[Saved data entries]

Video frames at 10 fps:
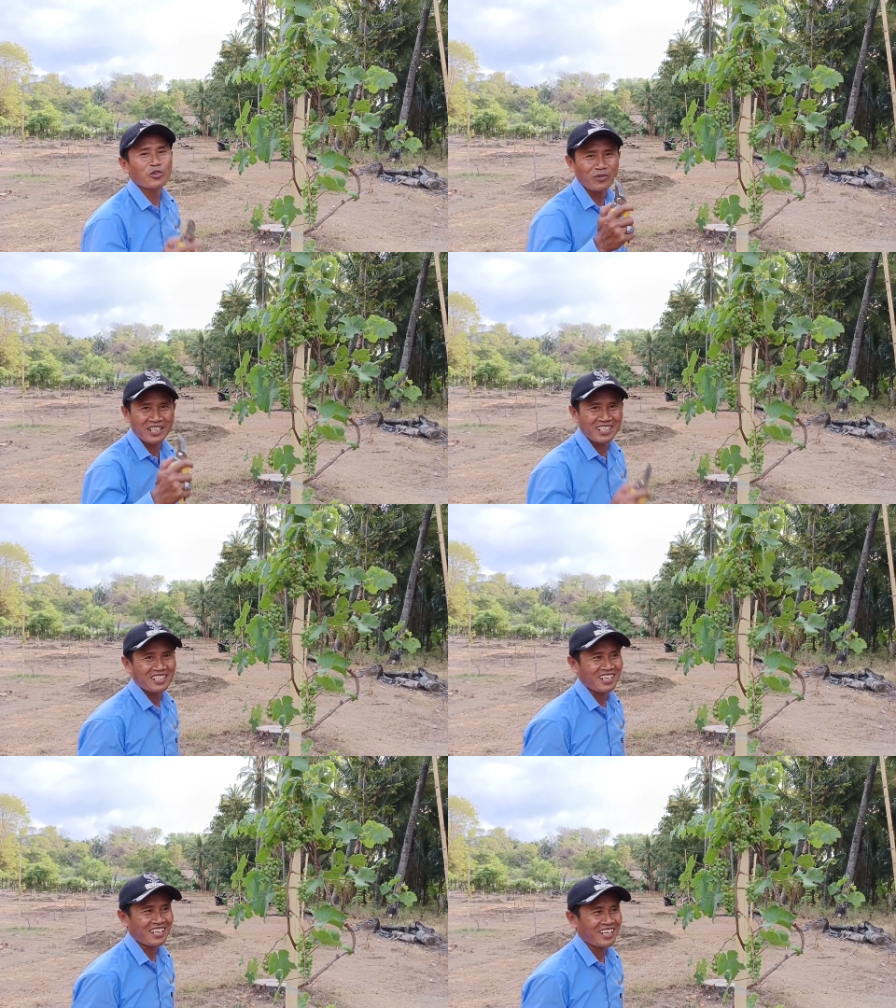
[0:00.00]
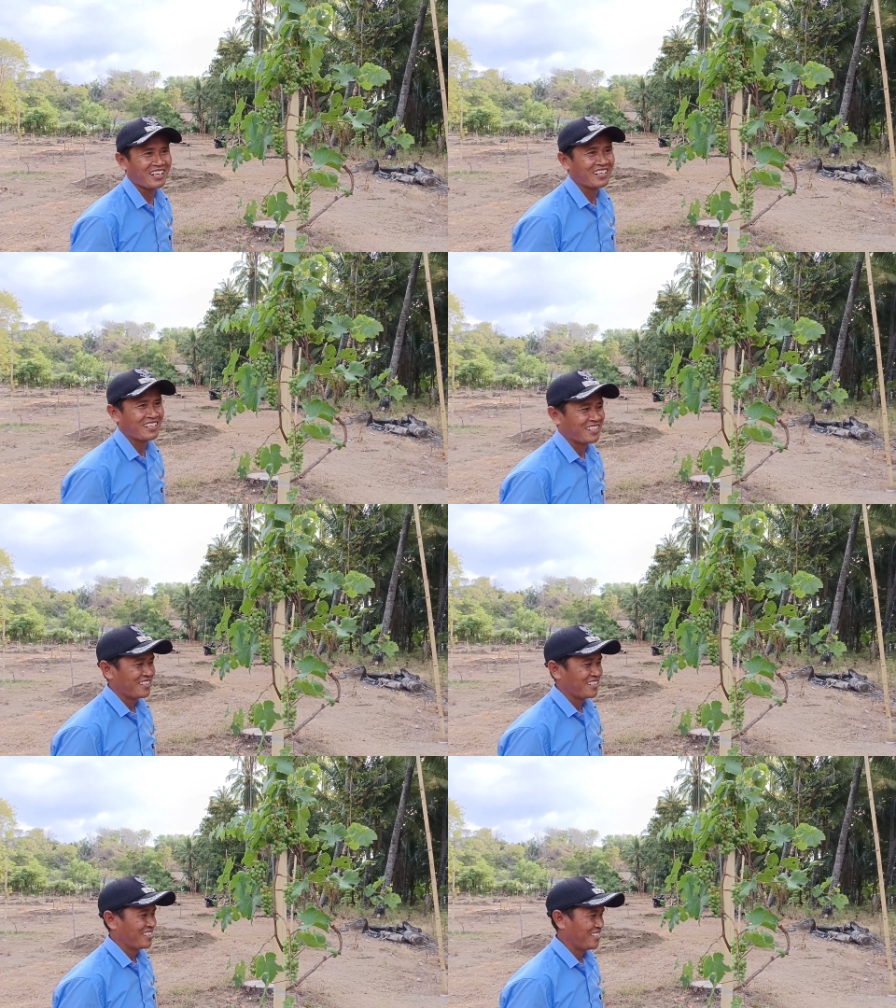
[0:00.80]
Kebun kurma kita. Jadi
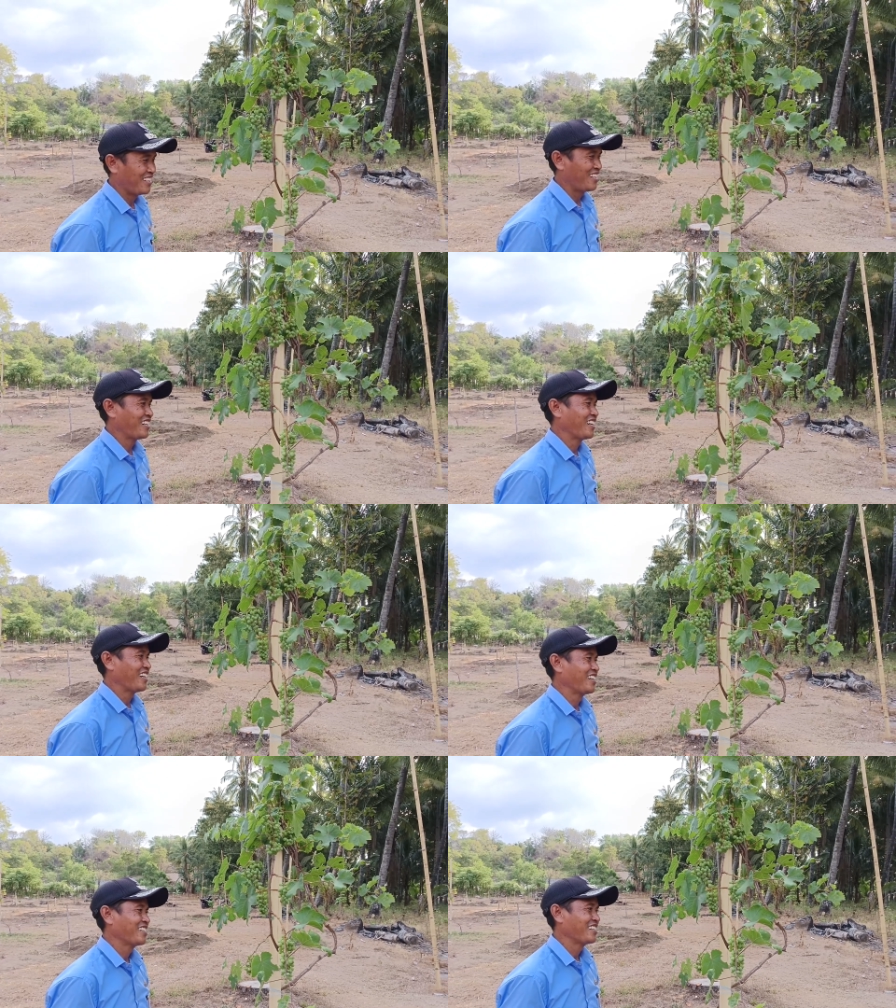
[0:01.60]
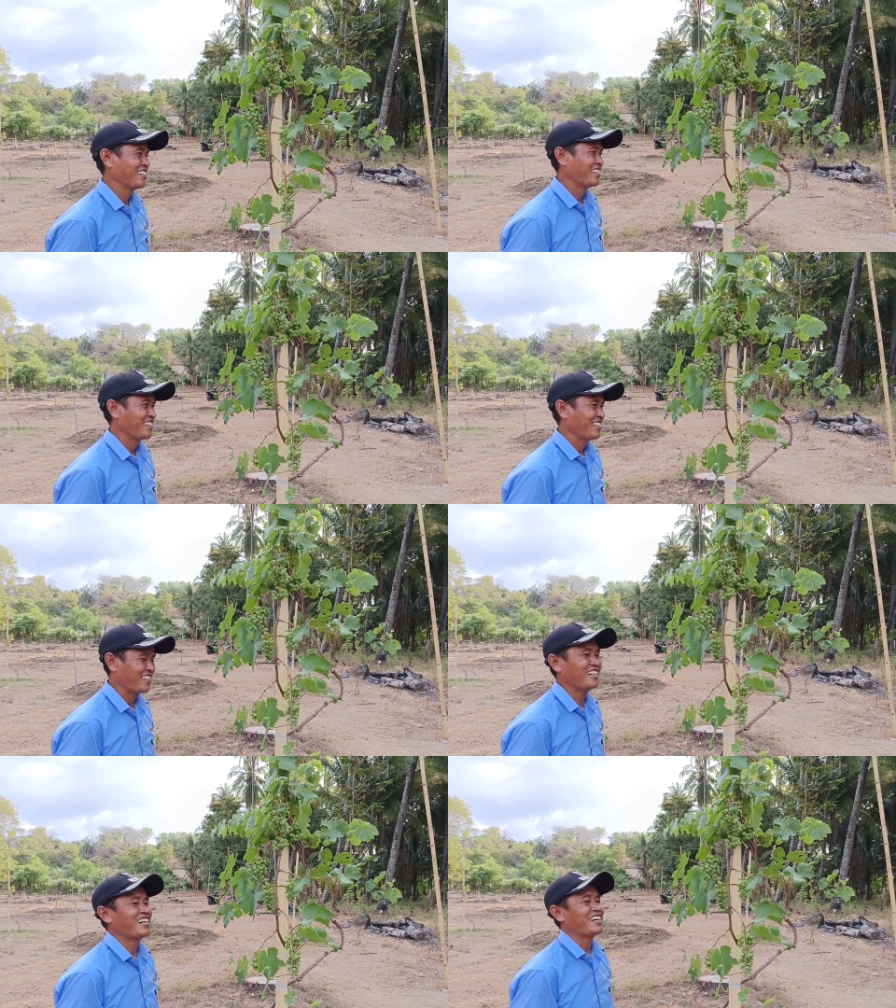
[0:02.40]
kalau kebun ya. kurmanya ya. 100 hektar
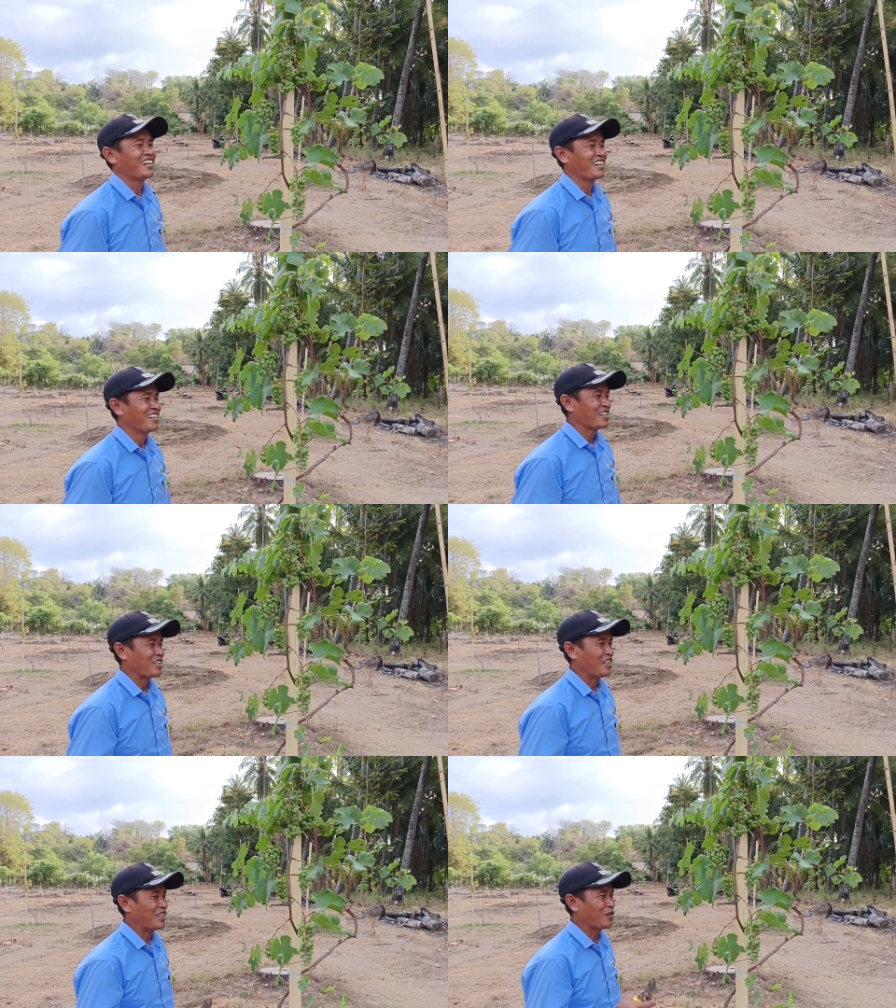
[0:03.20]
berarti ya. 100 hektar juga.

• _Task details_: Give every entry above again, exactly, and keep all pictures out of it.

• _Final answer_:
Video frames at 10 fps:
[0:00.00]
[0:00.80]
Kebun kurma kita. Jadi
[0:01.60]
[0:02.40]
kalau kebun ya. kurmanya ya. 100 hektar
[0:03.20]
berarti ya. 100 hektar juga.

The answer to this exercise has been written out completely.